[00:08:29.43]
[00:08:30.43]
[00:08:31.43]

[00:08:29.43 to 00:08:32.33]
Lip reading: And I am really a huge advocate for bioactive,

..............................

- PROMPT
Exactly as they stand above, write out all the entries again.

- OUTPUT FOR THIS EXERCISE
[00:08:29.43]
[00:08:30.43]
[00:08:31.43]

[00:08:29.43 to 00:08:32.33]
Lip reading: And I am really a huge advocate for bioactive,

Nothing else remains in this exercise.